### What the exercise asks
Beginning with the line where "[00:00:00.96]" appears, set down each line exactly until the records below end, and omit the pictures.

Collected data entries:
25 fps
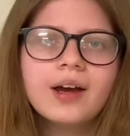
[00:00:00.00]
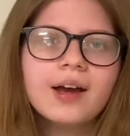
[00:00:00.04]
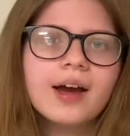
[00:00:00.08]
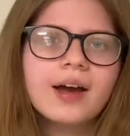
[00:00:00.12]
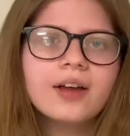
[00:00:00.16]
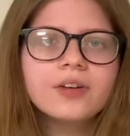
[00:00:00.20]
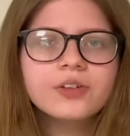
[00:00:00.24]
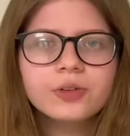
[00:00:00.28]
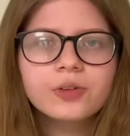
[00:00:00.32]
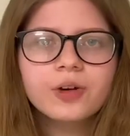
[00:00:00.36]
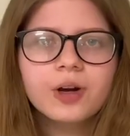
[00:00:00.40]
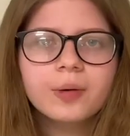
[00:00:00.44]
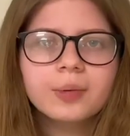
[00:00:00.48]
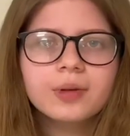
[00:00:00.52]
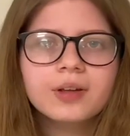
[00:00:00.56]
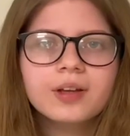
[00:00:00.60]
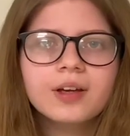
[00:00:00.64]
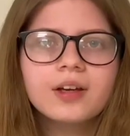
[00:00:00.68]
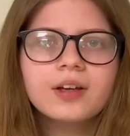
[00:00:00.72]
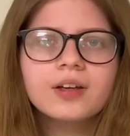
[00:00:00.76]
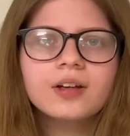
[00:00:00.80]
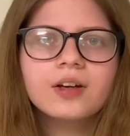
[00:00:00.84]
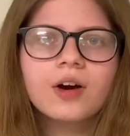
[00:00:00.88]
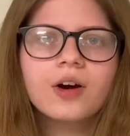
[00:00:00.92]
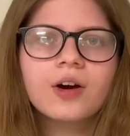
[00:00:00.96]
as to
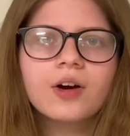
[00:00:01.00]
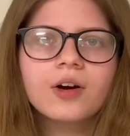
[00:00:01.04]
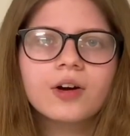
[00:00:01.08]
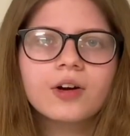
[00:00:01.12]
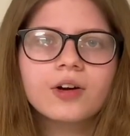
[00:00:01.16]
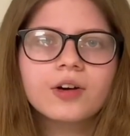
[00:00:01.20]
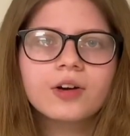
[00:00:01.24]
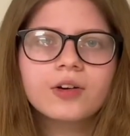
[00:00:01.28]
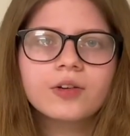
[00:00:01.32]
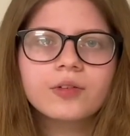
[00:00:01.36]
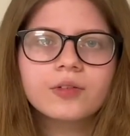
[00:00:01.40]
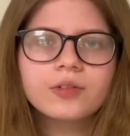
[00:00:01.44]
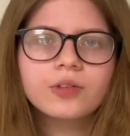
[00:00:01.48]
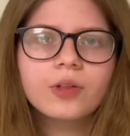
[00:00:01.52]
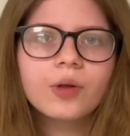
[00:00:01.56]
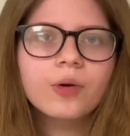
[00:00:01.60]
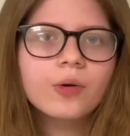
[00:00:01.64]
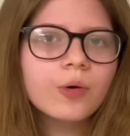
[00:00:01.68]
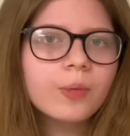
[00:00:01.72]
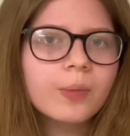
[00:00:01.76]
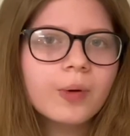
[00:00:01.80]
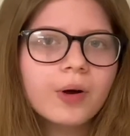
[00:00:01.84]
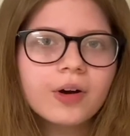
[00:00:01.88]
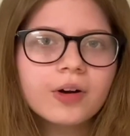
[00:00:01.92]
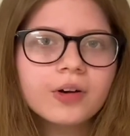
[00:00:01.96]
replicate our
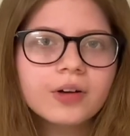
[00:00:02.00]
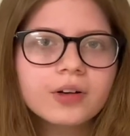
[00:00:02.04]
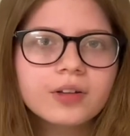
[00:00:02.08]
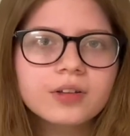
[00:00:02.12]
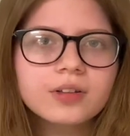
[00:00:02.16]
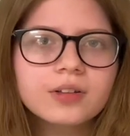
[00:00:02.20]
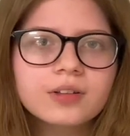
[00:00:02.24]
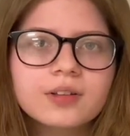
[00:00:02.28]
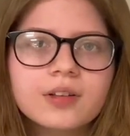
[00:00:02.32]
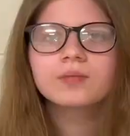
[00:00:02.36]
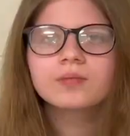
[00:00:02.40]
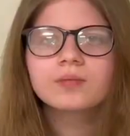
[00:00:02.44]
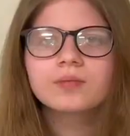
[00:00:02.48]
local parks.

### Answer to this exercise
[00:00:00.96]
as to
[00:00:01.00]
[00:00:01.04]
[00:00:01.08]
[00:00:01.12]
[00:00:01.16]
[00:00:01.20]
[00:00:01.24]
[00:00:01.28]
[00:00:01.32]
[00:00:01.36]
[00:00:01.40]
[00:00:01.44]
[00:00:01.48]
[00:00:01.52]
[00:00:01.56]
[00:00:01.60]
[00:00:01.64]
[00:00:01.68]
[00:00:01.72]
[00:00:01.76]
[00:00:01.80]
[00:00:01.84]
[00:00:01.88]
[00:00:01.92]
[00:00:01.96]
replicate our
[00:00:02.00]
[00:00:02.04]
[00:00:02.08]
[00:00:02.12]
[00:00:02.16]
[00:00:02.20]
[00:00:02.24]
[00:00:02.28]
[00:00:02.32]
[00:00:02.36]
[00:00:02.40]
[00:00:02.44]
[00:00:02.48]
local parks.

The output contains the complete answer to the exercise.